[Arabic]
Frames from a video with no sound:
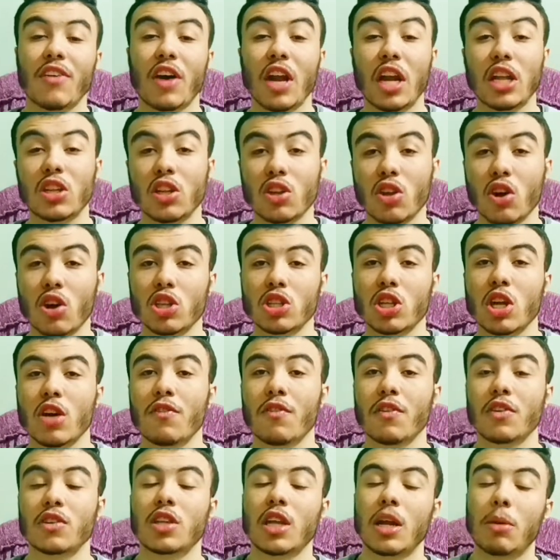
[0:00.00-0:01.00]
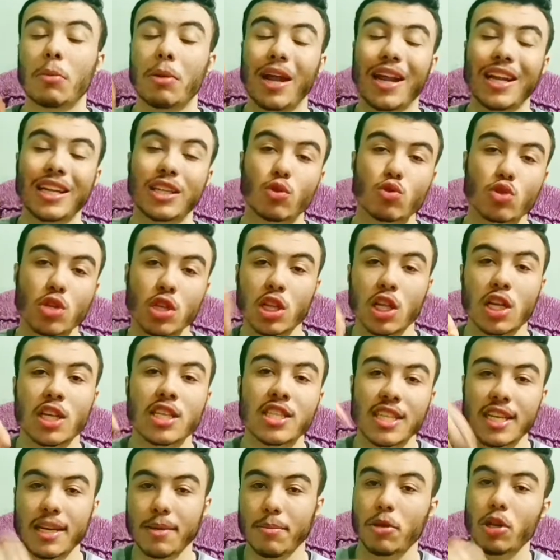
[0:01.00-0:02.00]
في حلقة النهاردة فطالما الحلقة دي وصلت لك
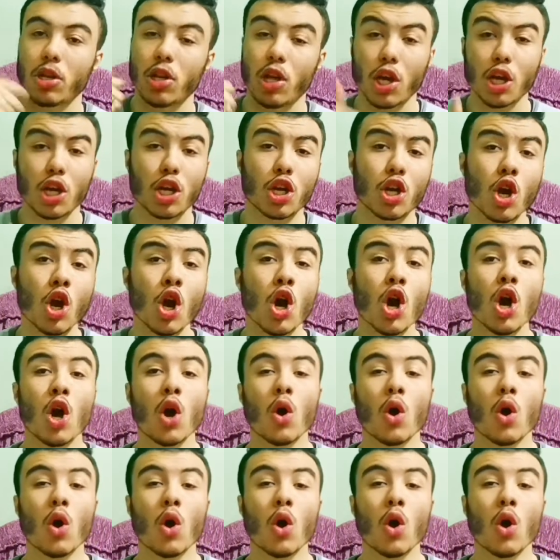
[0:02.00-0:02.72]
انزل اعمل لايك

◇ ◇ ◇

TASK DETAILS: The material above must be set down word for word, with no picture carried over.

ANSWER TO THIS EXERCISE:
[Arabic]
Frames from a video with no sound:
[0:00.00-0:01.00]
[0:01.00-0:02.00]
في حلقة النهاردة فطالما الحلقة دي وصلت لك
[0:02.00-0:02.72]
انزل اعمل لايك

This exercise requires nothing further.